N.K. diplomat dismisses reports of nuclear ties with Syria as ‘groundless’

Posted on : 2007-09-16 18:36 KST Modified on : 2019-10-19 20:29 KST

A senior North Korean diplomat on Saturday denied continuing allegations of his country's nuclear cooperation with Syria.

"They often say things that are groundless," Kim Myong-gil, deputy chief of North Korean mission to the United Nations, told Yonhap over the phone, the first comment by a Pyongyang official on fresh allegations that broke out this week.

When asked to elaborate, he answered that he had nothing more to say and hung up the phone.

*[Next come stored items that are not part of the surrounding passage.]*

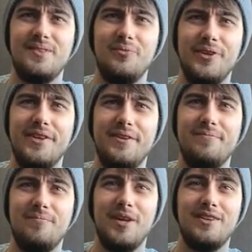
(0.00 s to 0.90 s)
We
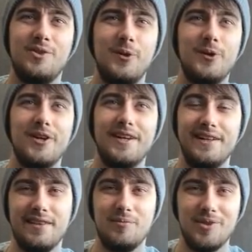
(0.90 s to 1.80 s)
um we had a tour guide.
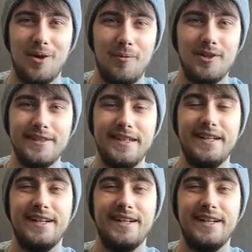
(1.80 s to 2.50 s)
His name was Armani.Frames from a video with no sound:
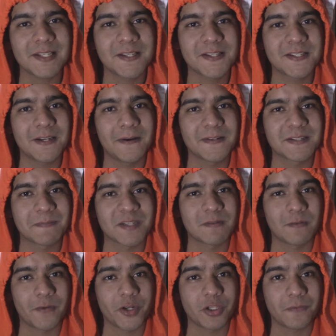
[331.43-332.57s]
So it's
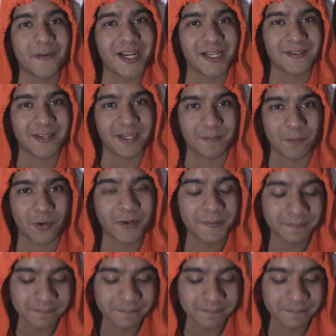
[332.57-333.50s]
possible for you to find it anymore.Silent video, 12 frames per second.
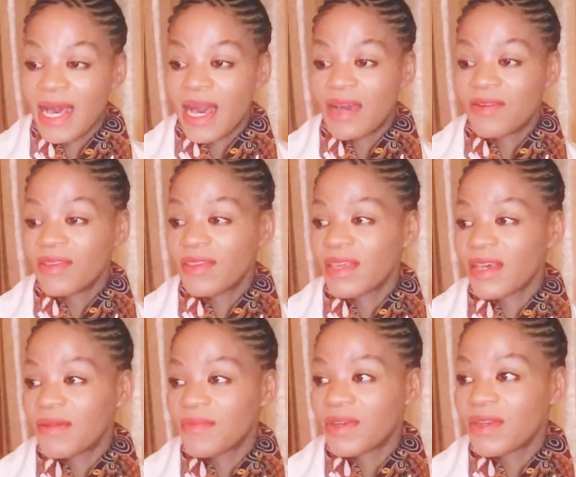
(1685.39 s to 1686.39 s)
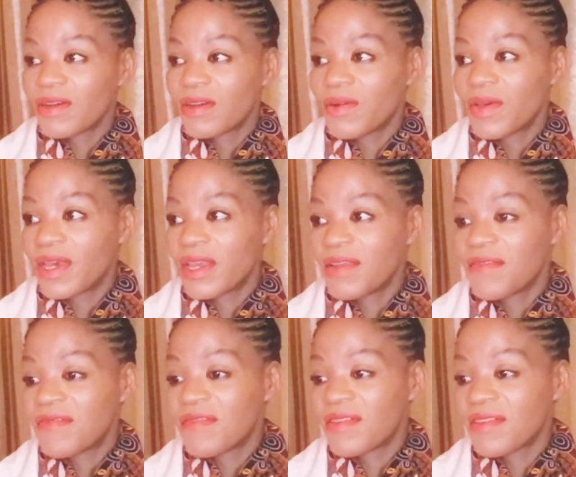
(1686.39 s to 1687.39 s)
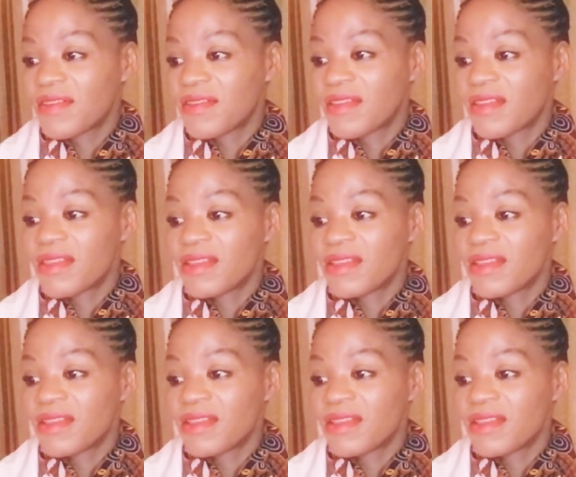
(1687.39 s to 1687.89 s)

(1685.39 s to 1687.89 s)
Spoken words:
I don't think I'm gonna go any further than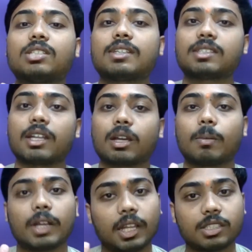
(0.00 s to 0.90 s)
just
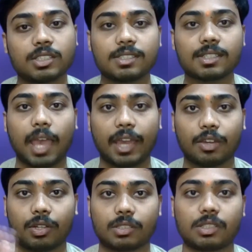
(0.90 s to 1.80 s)
recommendations
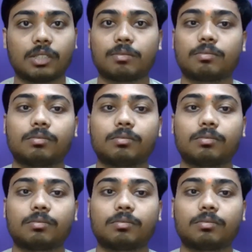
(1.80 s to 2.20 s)
accuracy.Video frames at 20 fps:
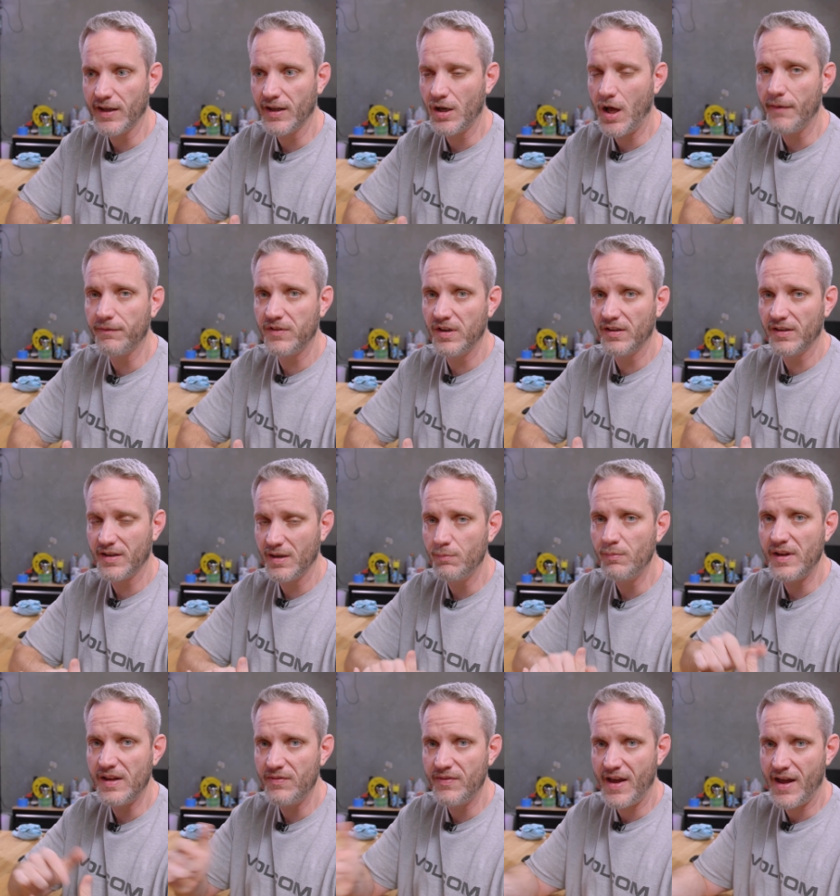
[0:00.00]
it often can
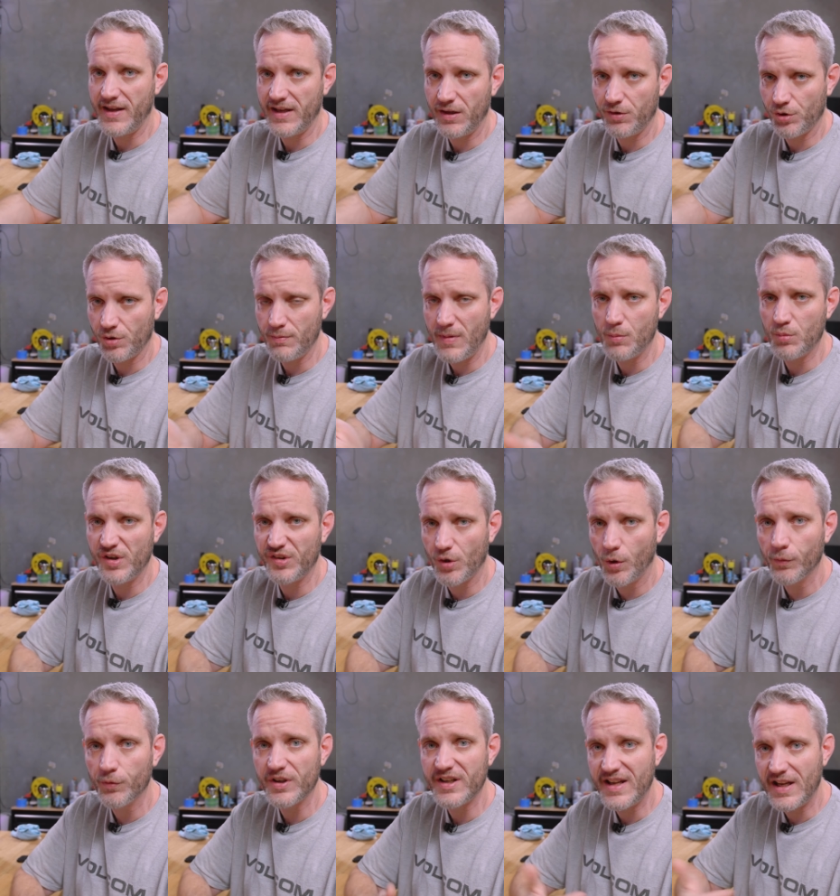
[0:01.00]
mean that either memory's
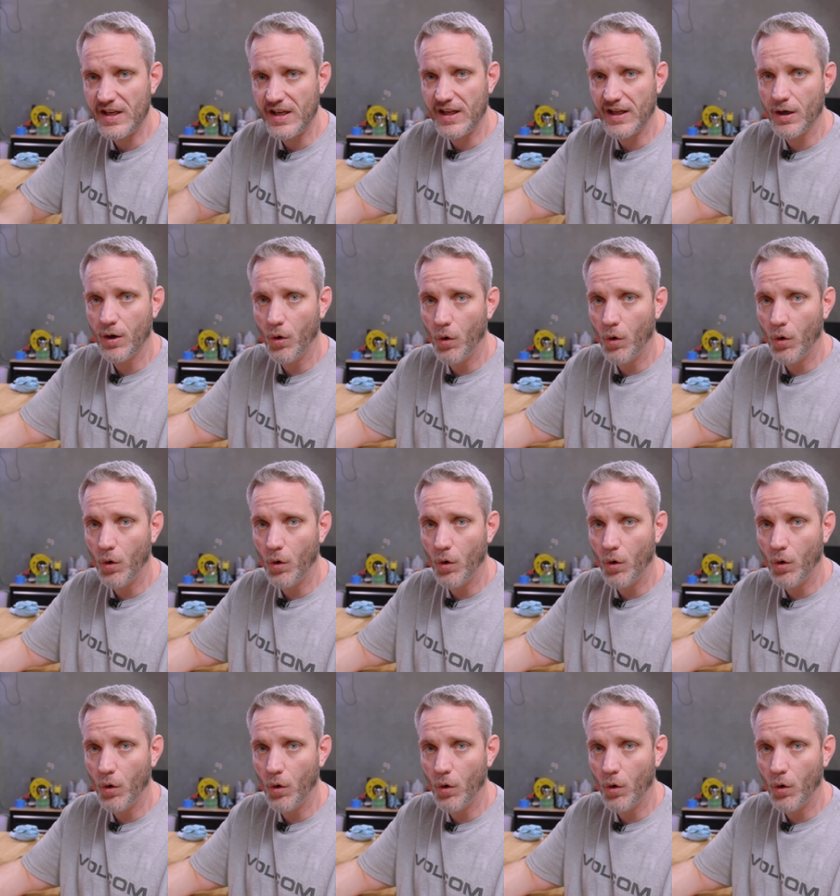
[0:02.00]
overheating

As six nations get ready to start critical talks on denuclearizing the Korean Peninsula, suspicions were raised that Pyongyang may be working with Damascus on nuclear programs, following an unexplained Israeli air raid on Syria on Sept. 6.

Press reports said the raid may have targeted a facility where nuclear cooperation taking place.

The Washington Post, citing a U.S. expert who talked to Israeli officials, said Saturday that the attack appears to be linked to the arrival of a ship carrying material from North Korea labeled as cement.

Washington has yet to confirm or deny the reports.

Christopher Hill, top U.S. nuclear envoy, evaded all questions about the new suspicions and said the six-nation negotiations should provide the answers.

Under a deal struck in February by the six parties -- South and North Korea, the U.S., China, Russia and Japan -- Pyongyang is required to disable its nuclear facilities and declare all of its nuclear programs.

In a briefing Friday, Hill said the involved countries "need to know what all of their (North Korean) programs are, and obviously any proliferation.

"So at the end of all this, we would expect to have a pretty clear idea of whether they've engaged in proliferation in other countries."